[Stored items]
+--
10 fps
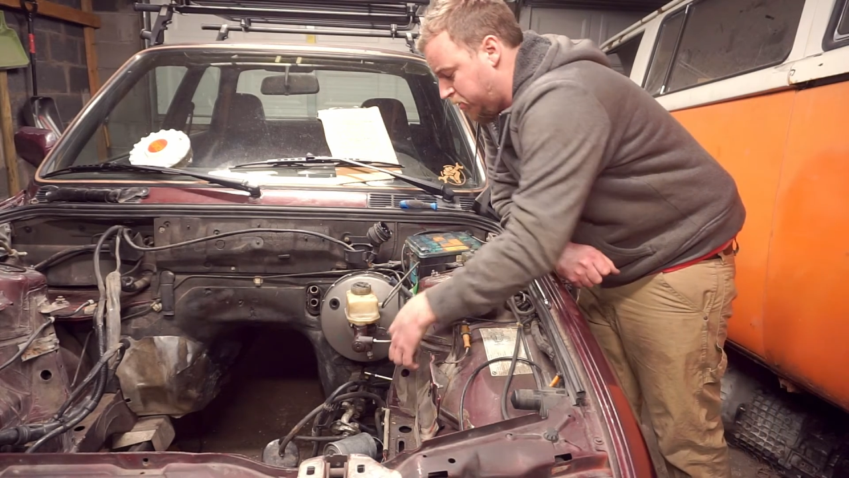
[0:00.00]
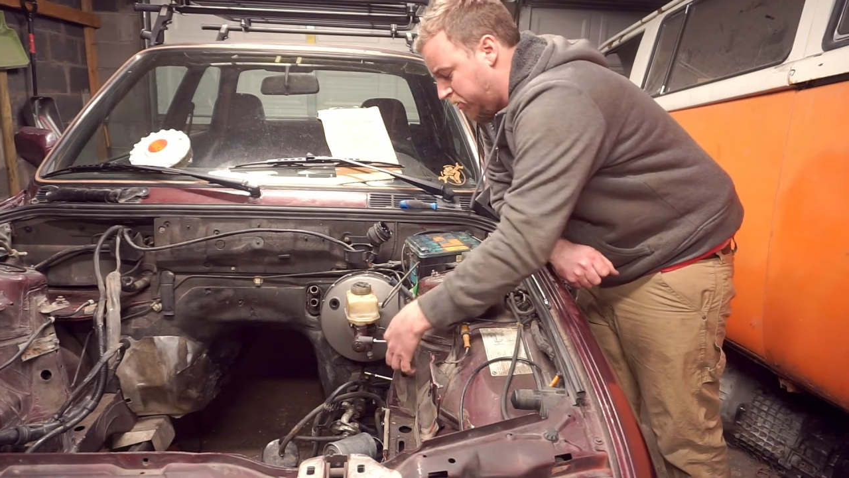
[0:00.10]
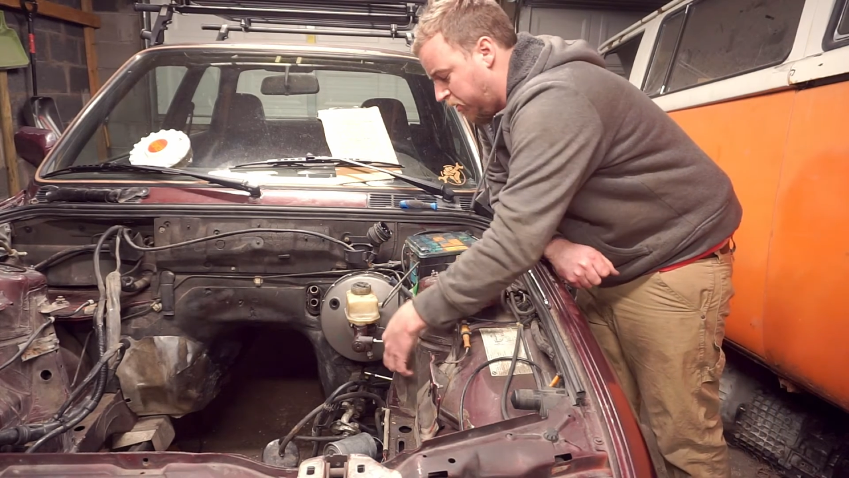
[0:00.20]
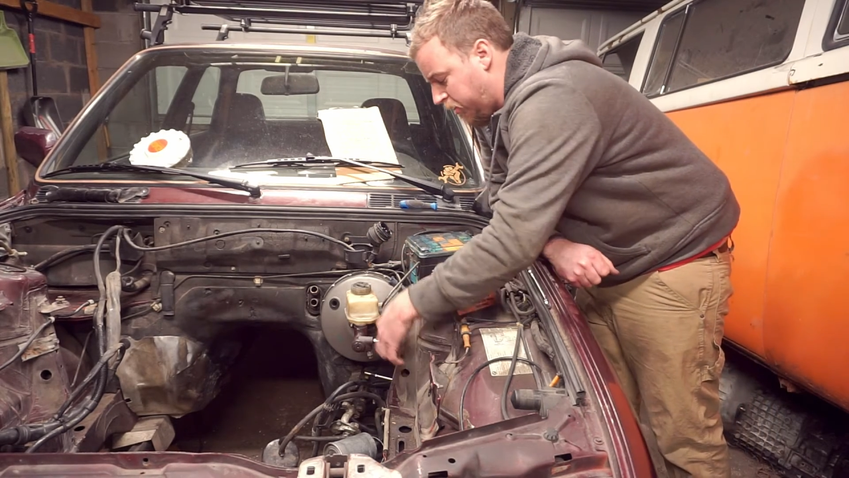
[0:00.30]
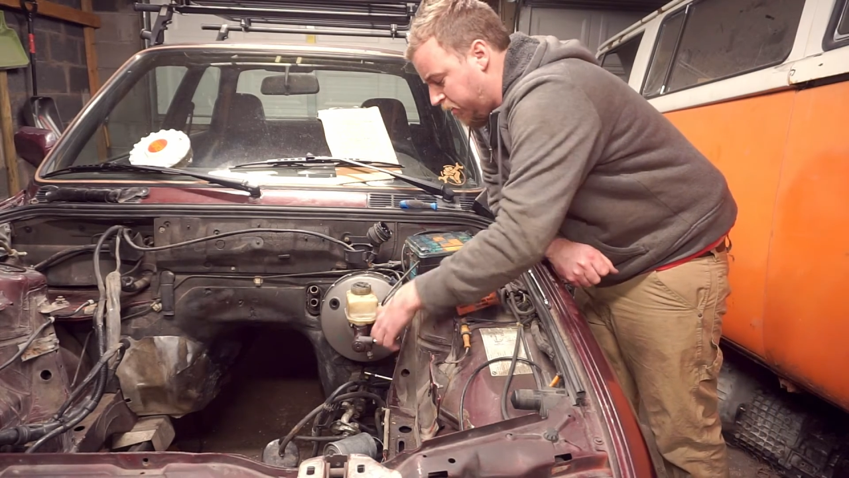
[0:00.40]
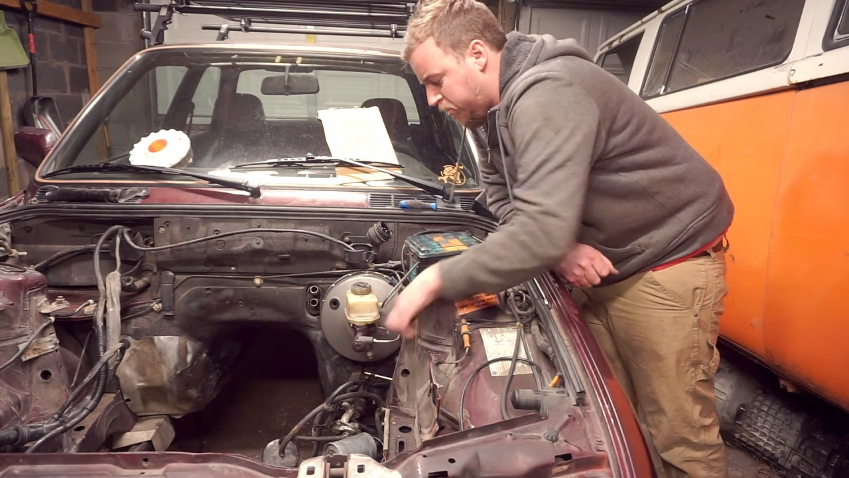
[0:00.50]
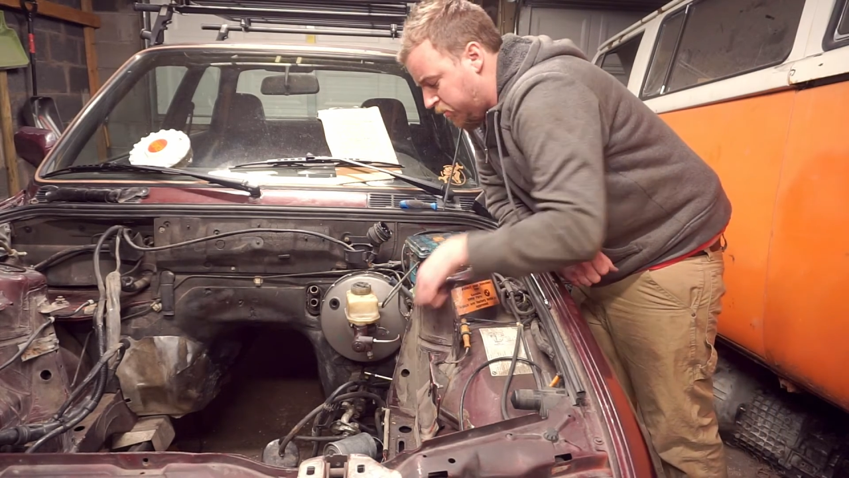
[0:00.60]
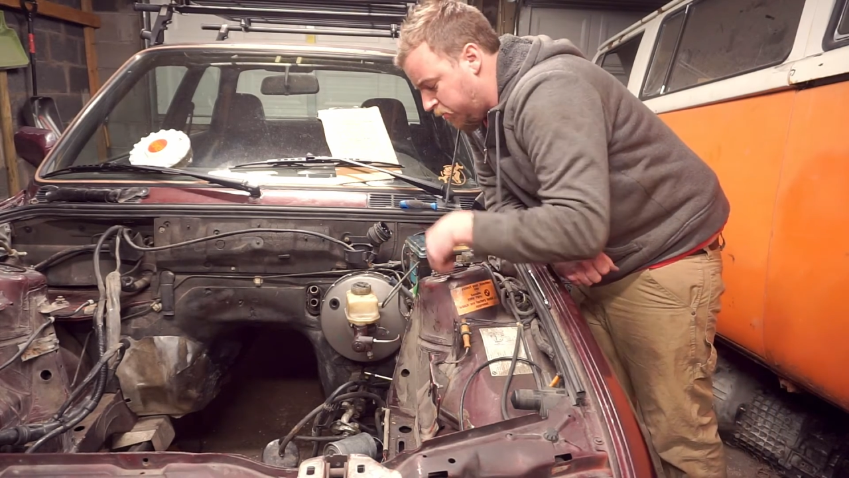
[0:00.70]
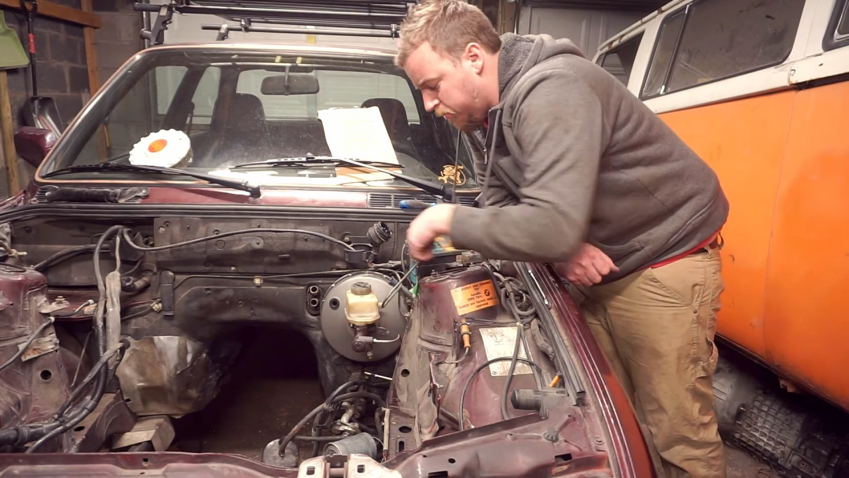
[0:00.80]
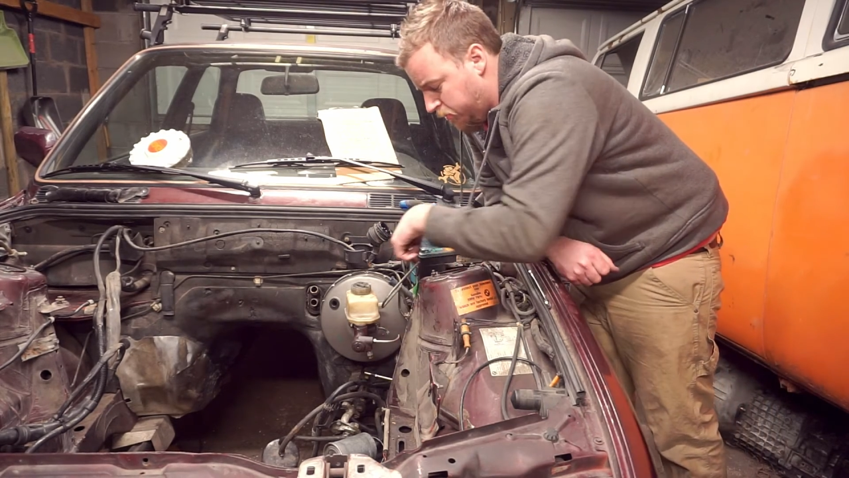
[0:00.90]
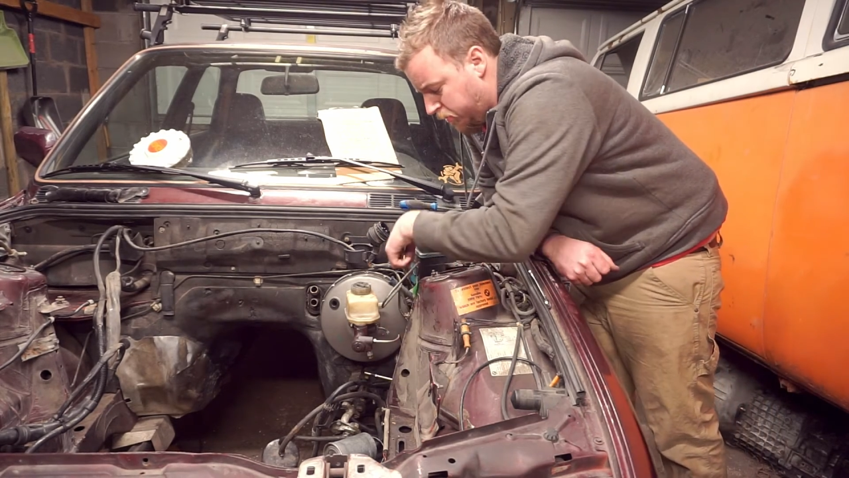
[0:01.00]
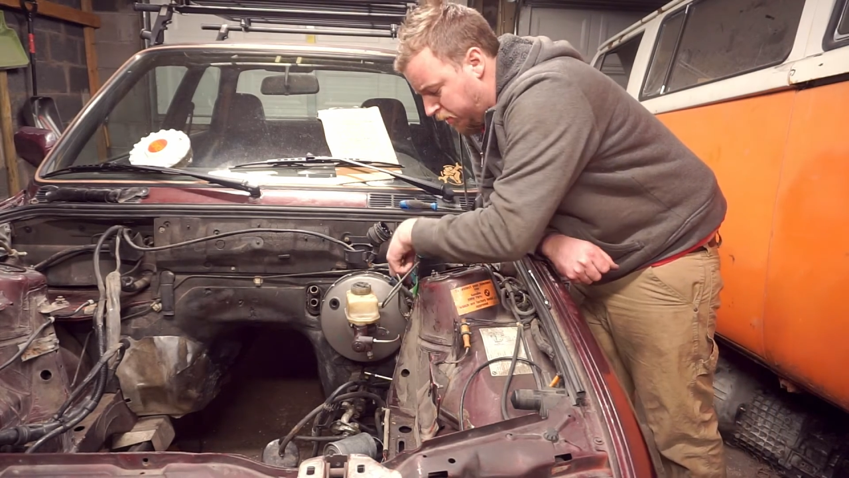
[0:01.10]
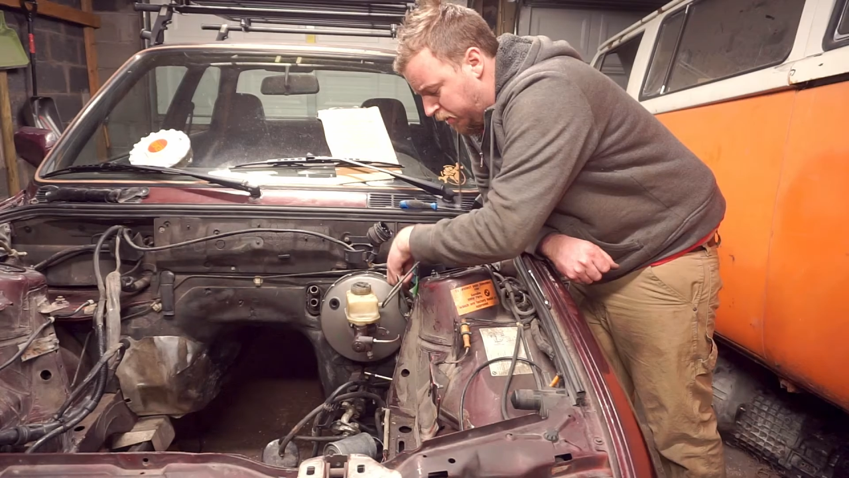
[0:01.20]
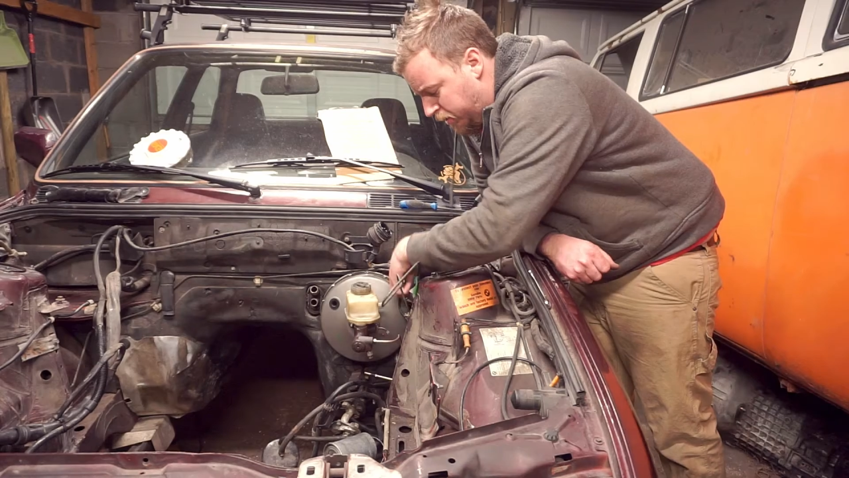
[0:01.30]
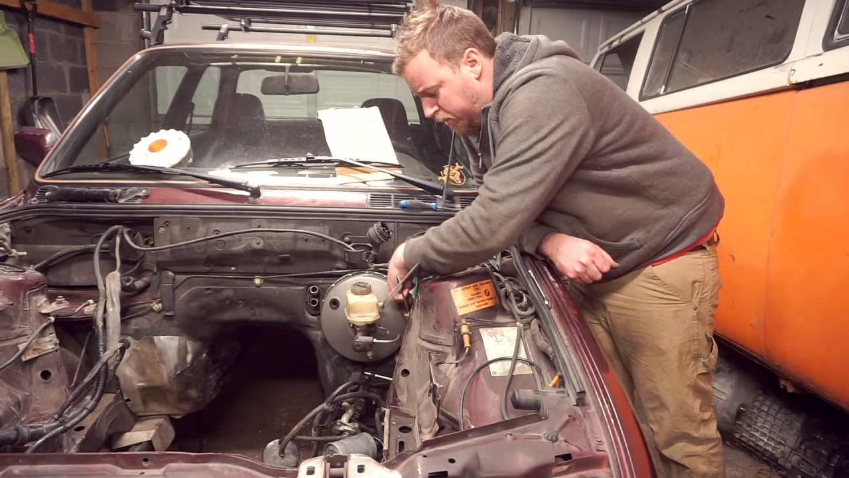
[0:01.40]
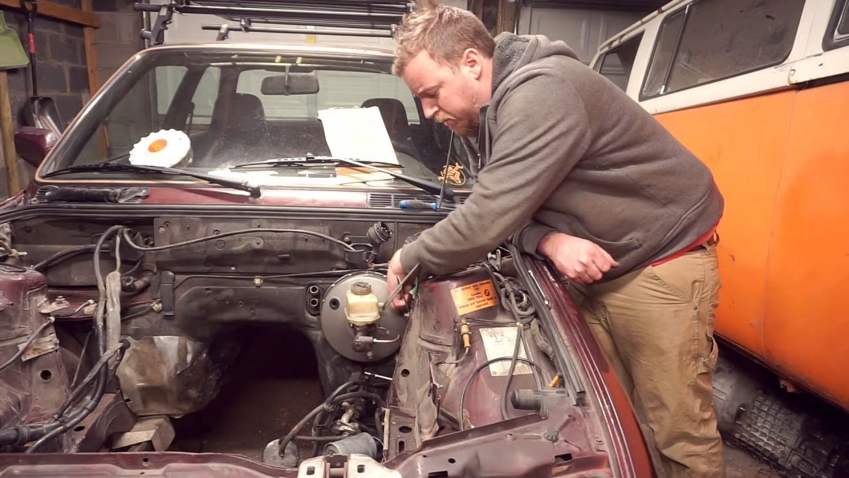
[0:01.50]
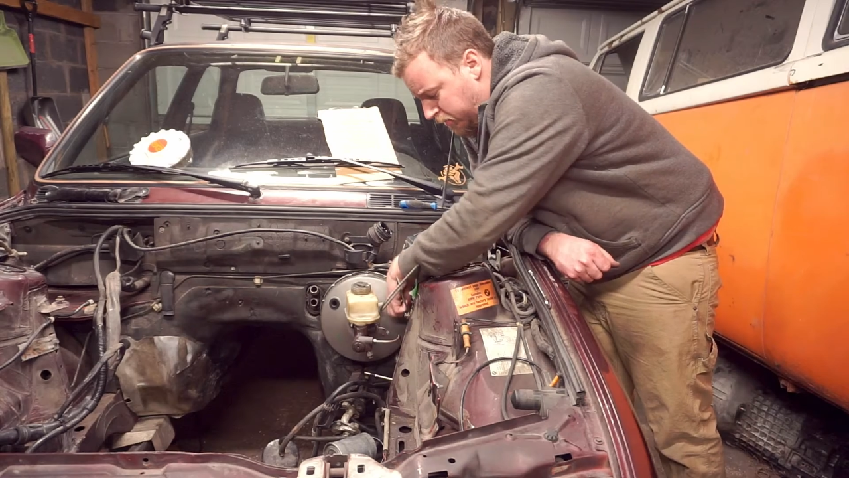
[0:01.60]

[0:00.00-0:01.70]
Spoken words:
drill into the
+--
> [WORK INSTRUCTIONS]
What is needed is an exact copy of the entries, without any images.

> [OUTPUT FOR THIS EXERCISE]
10 fps
[0:00.00]
[0:00.10]
[0:00.20]
[0:00.30]
[0:00.40]
[0:00.50]
[0:00.60]
[0:00.70]
[0:00.80]
[0:00.90]
[0:01.00]
[0:01.10]
[0:01.20]
[0:01.30]
[0:01.40]
[0:01.50]
[0:01.60]

[0:00.00-0:01.70]
Spoken words:
drill into the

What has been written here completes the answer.